La torre se alzaba en contraste contra el cielo, tan alta como los árboles. La parte frontal formaba una línea recta vertical, pero por detrás hacía un poco de pendiente. En las paredes había listones de madera que permitían que los soldados escalaran el descomunal muro. Un enorme contrapeso quedaba listo para bajar en espera de que se dispusiera el cargamento sobre un trabuquete de grandes proporciones. La catapulta era una máquina monstruosa y, junto a ella, se alineaban montones de proyectiles. La estructura estaba construida en su totalidad con sólidas planchas de madera de roble, pero el lustre que lucía la madera sugería que habían sido tratadas con algún barniz protector mucho más efectivo que los pellejos húmedos de animales con que solían cubrirse la mayoría de las torres de asedio. Listones de acero y miles y miles de clavos mantenían la estructura compacta, y, sin embargo, salvo por su tamaño, apenas era más consistente que un fuerte vendaval. Bronwyn era capaz de ver a través de ella los árboles del otro lado y el sol que despuntaba por el horizonte se reflejaba y brillaba en su contorno débilmente luminoso.

El Veneno de Fenris era poco más que un fantasma: maravilloso, indestructible y mortífero.

También era mayor de lo que Bronwyn había supuesto, y se veía con toda claridad desde el poblado. Dio media vuelta para ver si alguien había presenciado la transformación, y enseguida divisó a la mayoría de los lugareños que se acercaban a la carrera para acabar deteniéndose a una prudente distancia para contemplar aquella maravilla.

Ebenezer soltó un silbido de admiración.

—Bonito trabajo —admitió, contemplando El Veneno de Fenris con patente asombro—. Aunque poco sólido.

Aquello era cierto, y planteaba a Bronwyn un dilema. ¿Cómo iba a recuperar los anillos de la torre? Sin embargo, o bien vaciló la magia incompleta o la torre mágica respondió a sus deseos, porque la monstruosa máquina de guerra recuperó su tamaño de juguete y Bronwyn pudo sacar los anillos y ponérselos en los dedos.

El enano echó una ojeada hacia los asombrados lugareños. Al instante, soltó un juramento.

—Mira allí. —Señaló las colinas que se alzaban al sur del poblado. Se veía claramente un caballo blanco que se acercaba con rapidez. Lo acompañaban cuatro jinetes más—. Ahora que habrán visto esta cosa, tendrán un motivo más para perseguirte. Será mejor que partamos, y rápido.

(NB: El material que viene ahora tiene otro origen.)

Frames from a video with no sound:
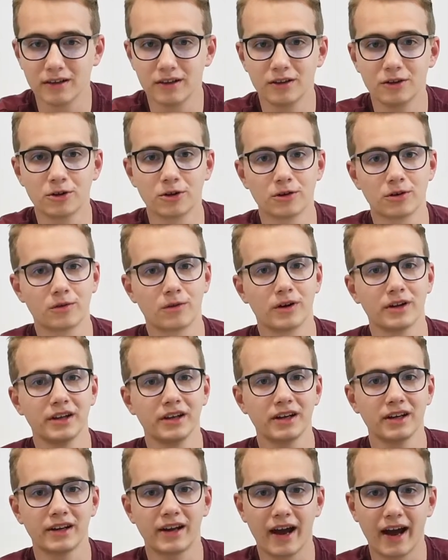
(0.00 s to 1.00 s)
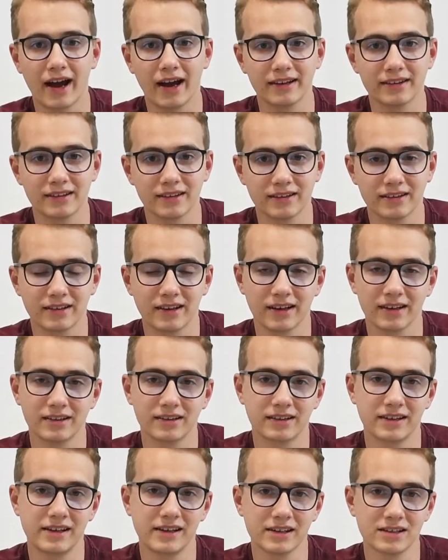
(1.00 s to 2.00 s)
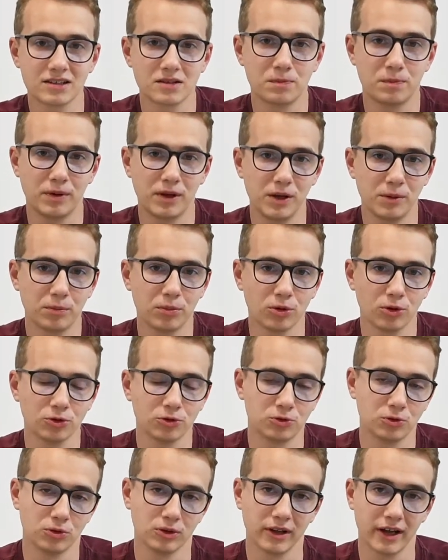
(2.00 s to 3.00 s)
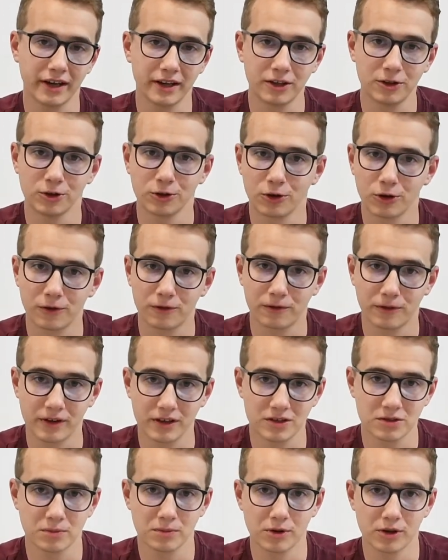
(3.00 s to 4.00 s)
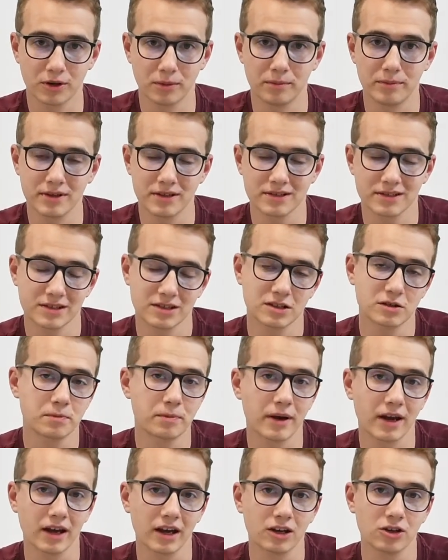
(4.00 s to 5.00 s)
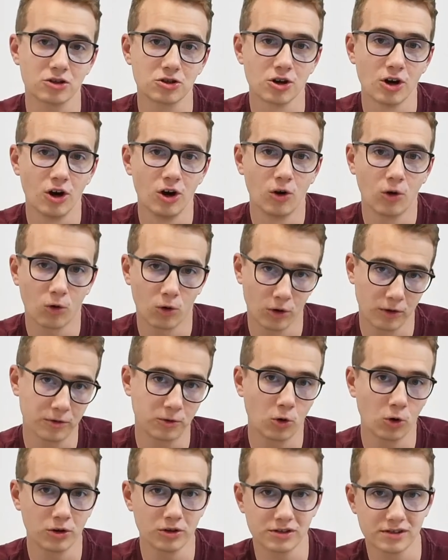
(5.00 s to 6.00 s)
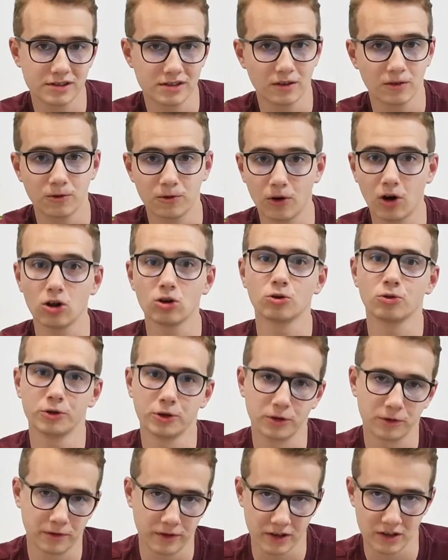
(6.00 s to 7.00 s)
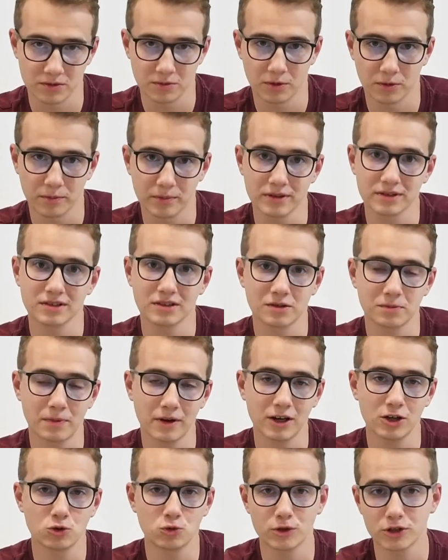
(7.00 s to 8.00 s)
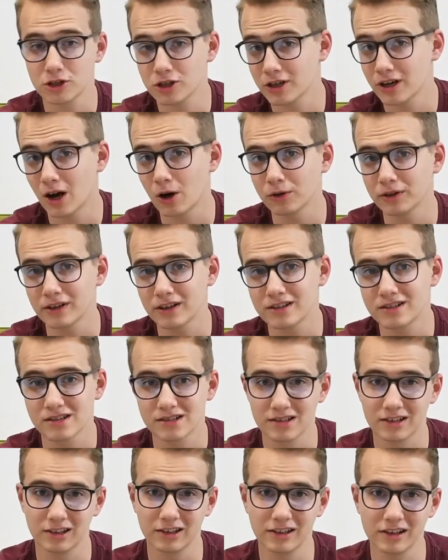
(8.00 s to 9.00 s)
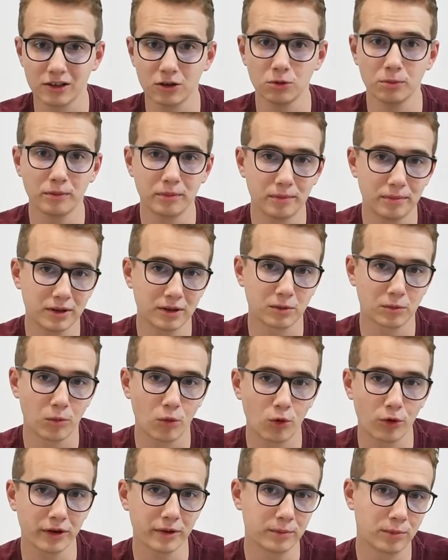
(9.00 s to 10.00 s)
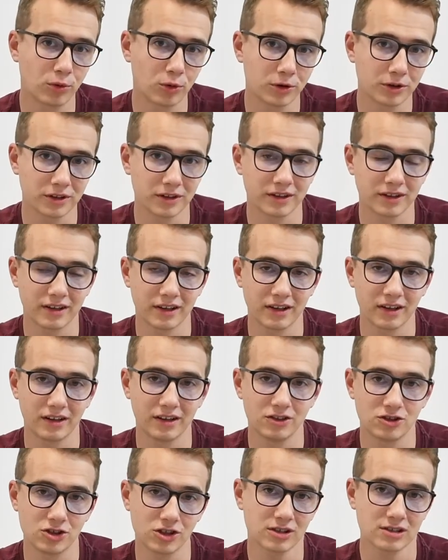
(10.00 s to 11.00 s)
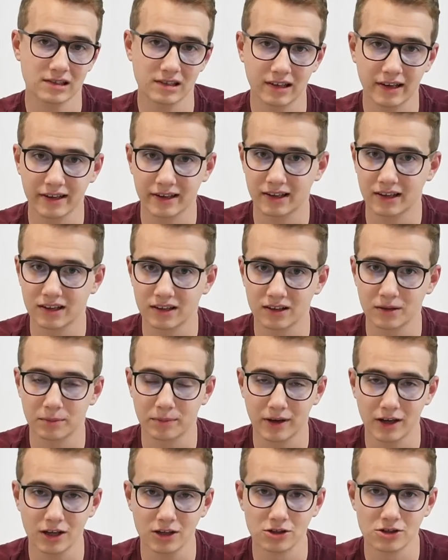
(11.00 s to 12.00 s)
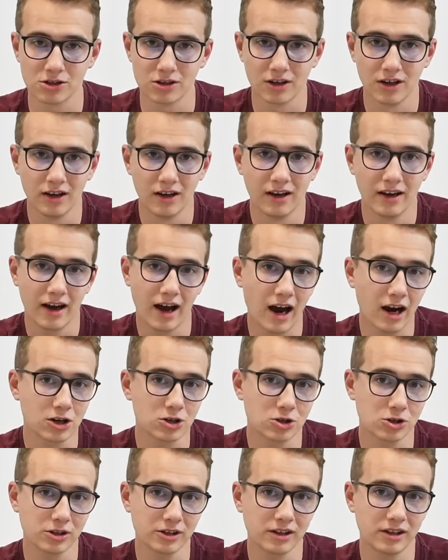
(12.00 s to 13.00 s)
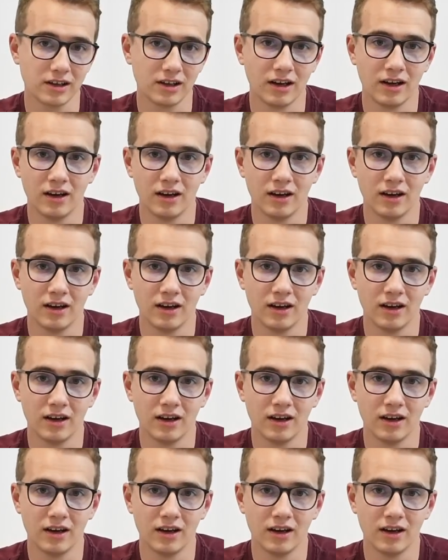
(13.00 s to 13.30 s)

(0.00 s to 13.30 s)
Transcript: You're running an ad that gets people to like your Facebook business page, or of course follow your Facebook business page, which nowadays is a little bit more important than just liking the page. Actually,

El incidente acontecido en la capilla de El Bastión del Espino pesaba como una losa en el ánimo de Dag Zoreth, al igual que la inquietante información que le había transmitido Ashemmi. Se dirigió a su cámara y volvió a extraer su esfera de reconocimiento. La «visita» de Ashemmi le había dejado el cuerpo repleto de una rabia impotente y dejó que aquella cólera fluyera en su invocación. Como resultado, la llama púrpura que emergió en el corazón de la esfera fue tan intensa que hasta él mismo pudo percibir el dolor que estaba infligiendo.